The discussion about COBOL and the IBM stock crash further illustrates this point. While AI might threaten legacy systems, it also creates new opportunities for developers who can bridge the gap between old and new, or who can leverage AI to understand and maintain complex, older codebases. The ultimate takeaway is that while AI tools will change how software is built, the need for human insight, strategic decision-making, and deep understanding of problem domains will only become more critical. The advantage lies not in resisting AI, but in learning to work with it effectively, focusing on the areas where human intelligence excels -- defining problems, making trade-offs, and orchestrating complex systems.

Key Action Items

• Adopt the "Raw + DC" Pattern: For new projects or significant refactors, prioritize direct database queries within a dedicated data access layer, returning Python dataclasses.
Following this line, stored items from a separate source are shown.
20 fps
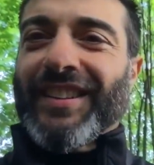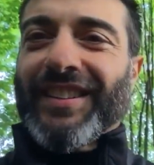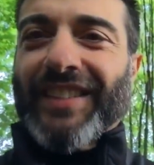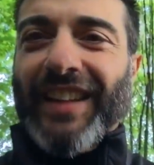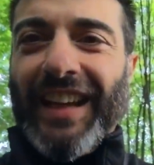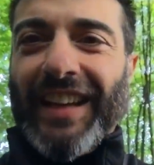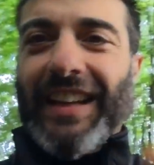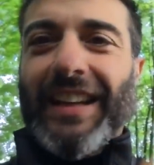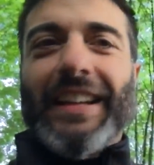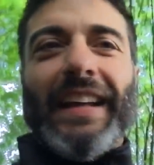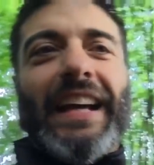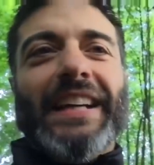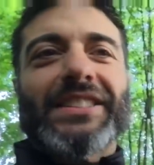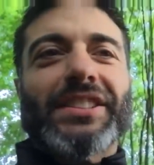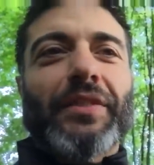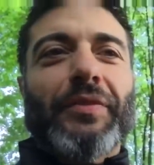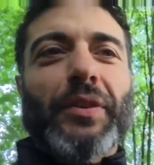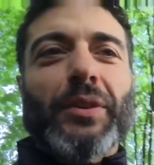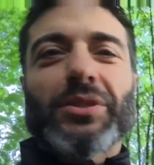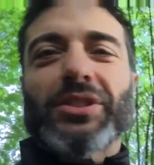like
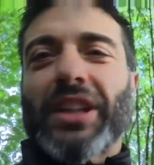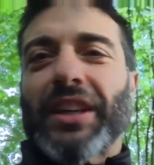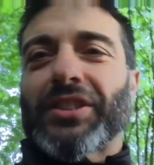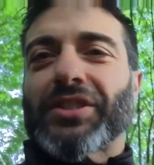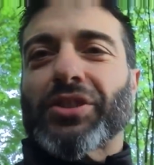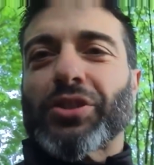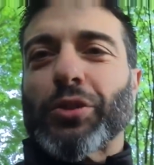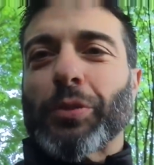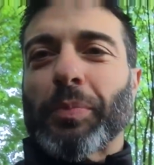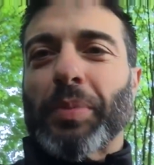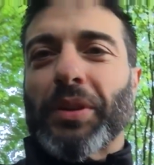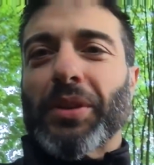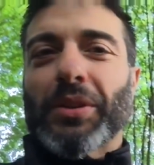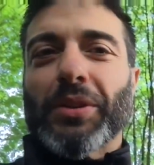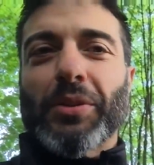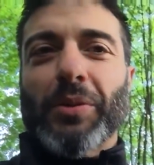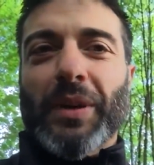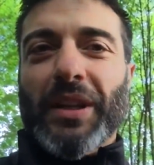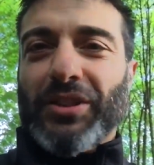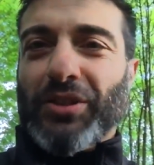as if it was like super
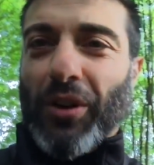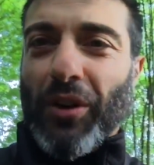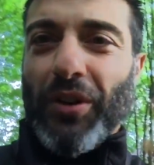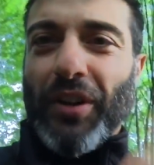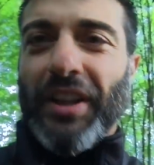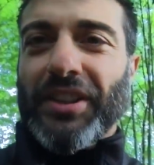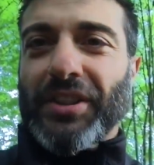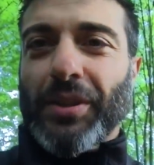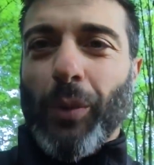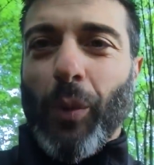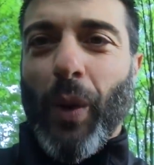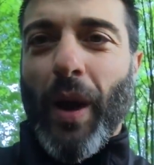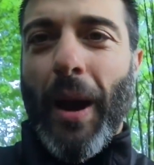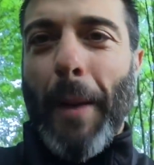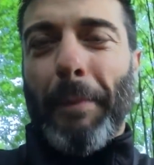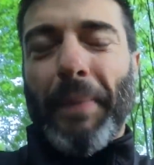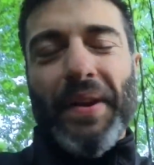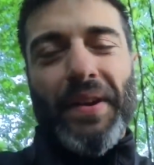glue and it's all nice and wet,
  • Immediate Action: Begin evaluating existing ORM usage for performance bottlenecks and AI alignment.
  • This pays off in 6-12 months through improved performance and easier integration with AI coding tools.
• Investigate Dataclass Enhancement Libraries: Explore tools like Dataclass Wizard to add flexible parsing and serialization capabilities to dataclasses without heavy dependencies.
  • Immediate Action: Experiment with Dataclass Wizard on a small, non-critical feature.
  • This pays off in 3-6 months by reducing boilerplate code for data handling.
• Develop AI Collaboration Skills: Actively practice directing AI coding assistants, focusing on providing clear prompts for raw queries and understanding their outputs.
  • Immediate Action: Dedicate 30 minutes daily to using an AI coding assistant for specific, well-defined tasks.
  • This pays off in 3-6 months through increased personal productivity and better AI-generated code.
• Re-evaluate Dependency Management: Conduct an audit of ORMs and other heavy abstraction libraries, considering their maintenance status and performance implications.
  • Immediate Action: Identify critical ORM dependencies and research their maintenance activity.
  • This pays off in 12-18 months by mitigating risks of unmaintained libraries and reducing technical debt.
• Prioritize Developer Trust and Transparency: When evaluating new tools, especially those leveraging AI, scrutinize the developer's practices, transparency, and commitment to testing.
  • Immediate Action: Add "developer trust and transparency" as a criterion in your tool evaluation checklist.
  • This pays off long-term by avoiding integration issues with unreliable or poorly maintained tools.
• Focus on Problem Definition and Trade-offs: Recognize that AI excels at generating code, but humans are crucial for defining the right problems and making strategic trade-offs.
  • Immediate Action: Spend more time upfront defining the problem and exploring potential trade-offs before coding begins.
  • This pays off in 6-12 months by ensuring that the software being built truly addresses the core business needs and avoids costly downstream consequences.
• Embrace Continuous Learning in AI Tooling: Stay informed about the rapidly evolving landscape of AI coding assistants and related developer tools.
  • This pays off in 12-18 months by allowing you to adapt to new workflows and maintain a competitive edge.